I've been interested in genome organization for several decades and I've been following the literature on pervasive transcription and transcription factor binding in whole genome studies. I'm reasonably familiar with the techniques although I've never done them myself.
I'm not bragging; I'm just saying that I know a little bit about this stuff so when I saw this paper in one of the latest issues of Nature I decided to look more carefully.
Heinz, S., Romanoski, C., Benner, C., Allison, K., Kaikkonen, M., Orozco, L. and Glass, C. (2013) Effect of natural genetic variation on enhancer selection and function. Nature 503:487-492. [doi: 10.1038/nature12615]Almost everyone knows about the major problem in this field after the ENCODE publicity fiasco of last year. The "problem" that it's relatively easy to identify transcription factor binding sites but it's quite another matter to determine if they are functional.1 The title of the paper suggested to me that these authors had found a way to address this problem by looking at natural variation between inbred mouse strains. If they detect differences in transcription factor binding sites, will these be correlated with differences in the regulation of identifiable (annotated) genes? Or, will the evidence suggest that those binding sites are just "noise"? Will the strain differences affect the production of low levels of transcription (i.e. most of "pervasive" transcription)?
As soon as I read the abstract it became apparent that the authors were not addressing the most important issue.2 They were looking at something else. But what, exactly? Here's the abstract ... see if you can guess.

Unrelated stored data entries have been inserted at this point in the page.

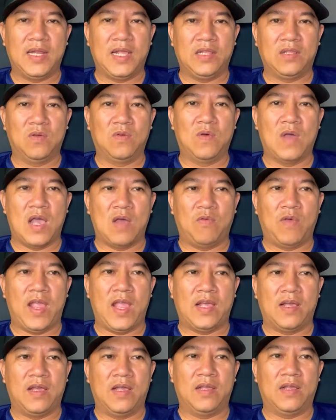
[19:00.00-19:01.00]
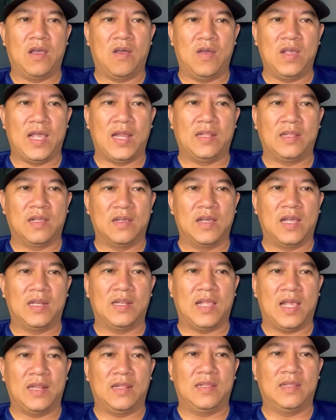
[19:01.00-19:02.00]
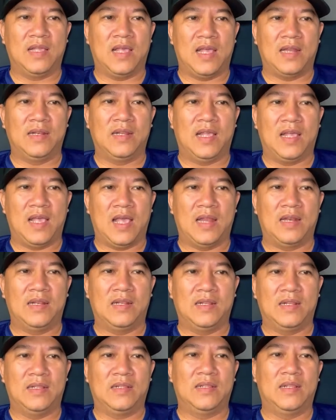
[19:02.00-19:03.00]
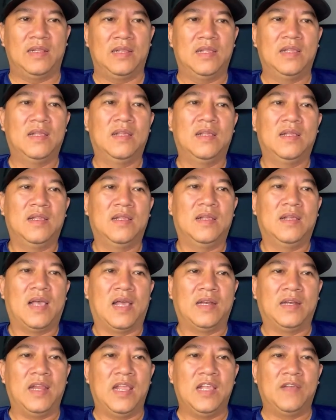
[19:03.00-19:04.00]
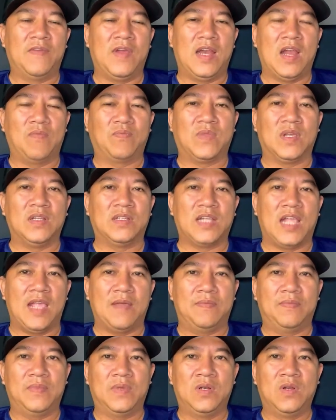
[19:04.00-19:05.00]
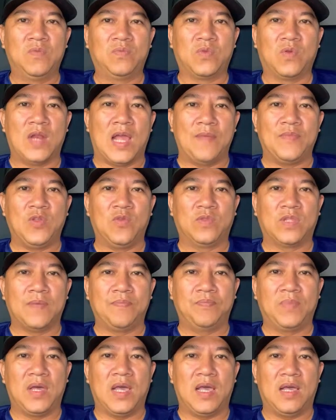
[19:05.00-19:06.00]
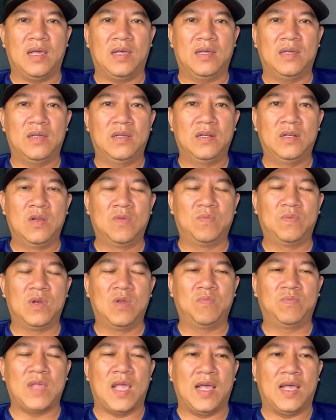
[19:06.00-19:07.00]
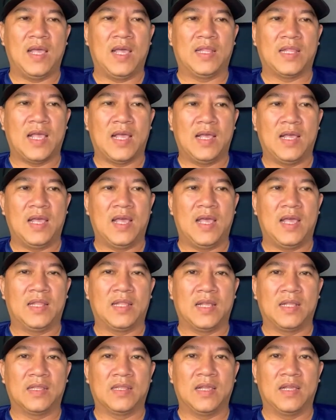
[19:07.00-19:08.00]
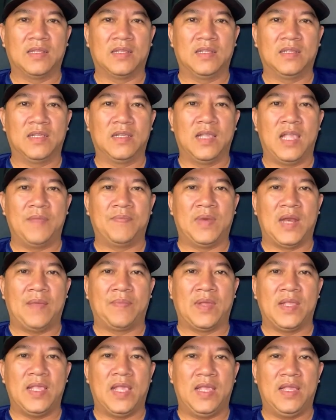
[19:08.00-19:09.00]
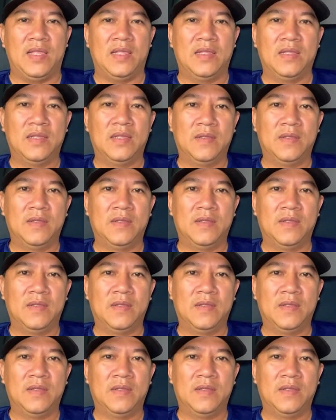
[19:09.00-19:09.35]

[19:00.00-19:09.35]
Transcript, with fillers: này tôi quá quen rồi hỏi anh thử anh anh anh anh, anh anh điền vlog thử xem lúc tôi làm youtube á lúc lúc thằng à, à, thằng thằng thằng thằng thằng hiệp nó làm cái gì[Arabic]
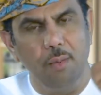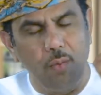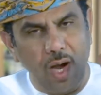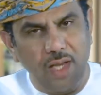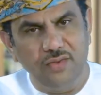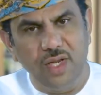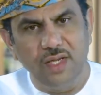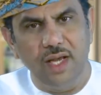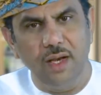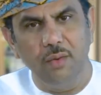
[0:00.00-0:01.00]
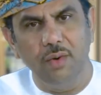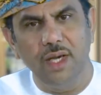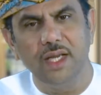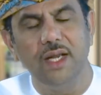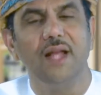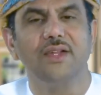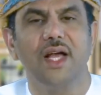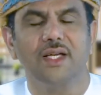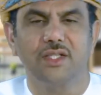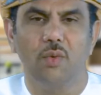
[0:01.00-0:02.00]
محددة وهي لا
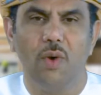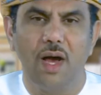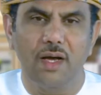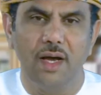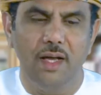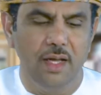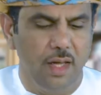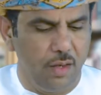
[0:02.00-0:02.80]
تعكس الواقع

The mechanisms by which genetic variation affects transcription regulation and phenotypes at the nucleotide level are incompletely understood. Here we use natural genetic variation as an in vivo mutagenesis screen to assess the genome-wide effects of sequence variation on lineage-determining and signal-specific transcription factor binding, epigenomics and transcriptional outcomes in primary macrophages from different mouse strains. We find substantial genetic evidence to support the concept that lineage-determining transcription factors define epigenetic and transcriptomic states by selecting enhancer-like regions in the genome in a collaborative fashion and facilitating binding of signal-dependent factors. This hierarchical model of transcription factor function suggests that limited sets of genomic data for lineage-determining transcription factors and informative histone modifications can be used for the prioritization of disease-associated regulatory variants.After reading the paper very carefully (three times!) I think I know what they mean but it sounded a lot like gibberish the first time I read it. I'm curious to know what the rest of you think. Do you understand what this paper is all about after reading the abstract?
Maybe you have to read the introduction to get a better idea. Here it is.
Inter-individual genetic variation is a major cause of diversity in phenotypes and disease susceptibility. Although sequence variants in gene promoters and protein-coding regions provide obvious prioritization of disease-causing variants, most (88%) genome-wide association study (GWAS) loci are in non-coding DNA, suggesting regulatory functions1. Prioritization of functional intergenic variants remains challenging, owing in part to an incomplete understanding of how regulation is achieved at the nucleotide level in different cell types and environmental contexts2,3,4,5,6,7,8,9,10,11. Recent studies have described important roles for lineage-determining transcription factors (LDTFs), also referred to as pioneer factors or master regulators, in selecting cell-type-specific enhancers12,13,14,15, but the sequence determinants that guide their binding are poorly understood. Previous findings in macrophages and B cells suggest a hierarchical model of regulatory function6, in which a relatively small set of LDTFs collaboratively compete with nucleosomes to bind DNA in a cell-type-specific manner (Fig. 1A, a and b). The binding of these factors is proposed to ‘prime’ DNA by initiating deposition of histone modifications that are associated with cis-active regulatory regions (Fig. 1A, b and c) and enable concurrent or subsequent binding of signal-dependent transcription factors that direct regulated gene expression6,13,15,16 (Fig. 1A, c–e). In principle, this model provides a straightforward framework that allows non-coding variants to be classified with respect to their ability to directly perturb LDTF binding and their potential to exert indirect effects on binding of other LDTFs and signal-dependent transcription factors. To test the validity of this model and its ability to explain effects of genetic variation on transcription factor binding and function, we exploited the naturally occurring genetic variation between the inbred C57BL/6J and BALB/cJ mouse strains (~4 million single nucleotide polymorphisms (SNPs) and ~750 k indels17) as an ‘in vivo mutagenesis screen’.Does that help?
I may post an English translation in the comments after a few days but for now I'd like to hear from you. Have we reached the stage where Nature articles are all but incomprehensible to people who aren't actively working the specific field? (This is a main article, not a "Letter.")
1. The problem is compounded my misuse of the word "enhancer." An enhancer is a region of DNA that's known to be required for gene expression. Those who do whole genome studies tend to use the word to mean ANY site of transcription factor binding. These are "potential" enhancers. They could also be junk binding sites with no biological function. I don't think it's a good idea to misuse the word "enhancer" in this manner. (See the title of the paper.)
2. Turns out there's nothing in the paper to suggest that the authors are the least bit interested in whether their results are biologically relevant.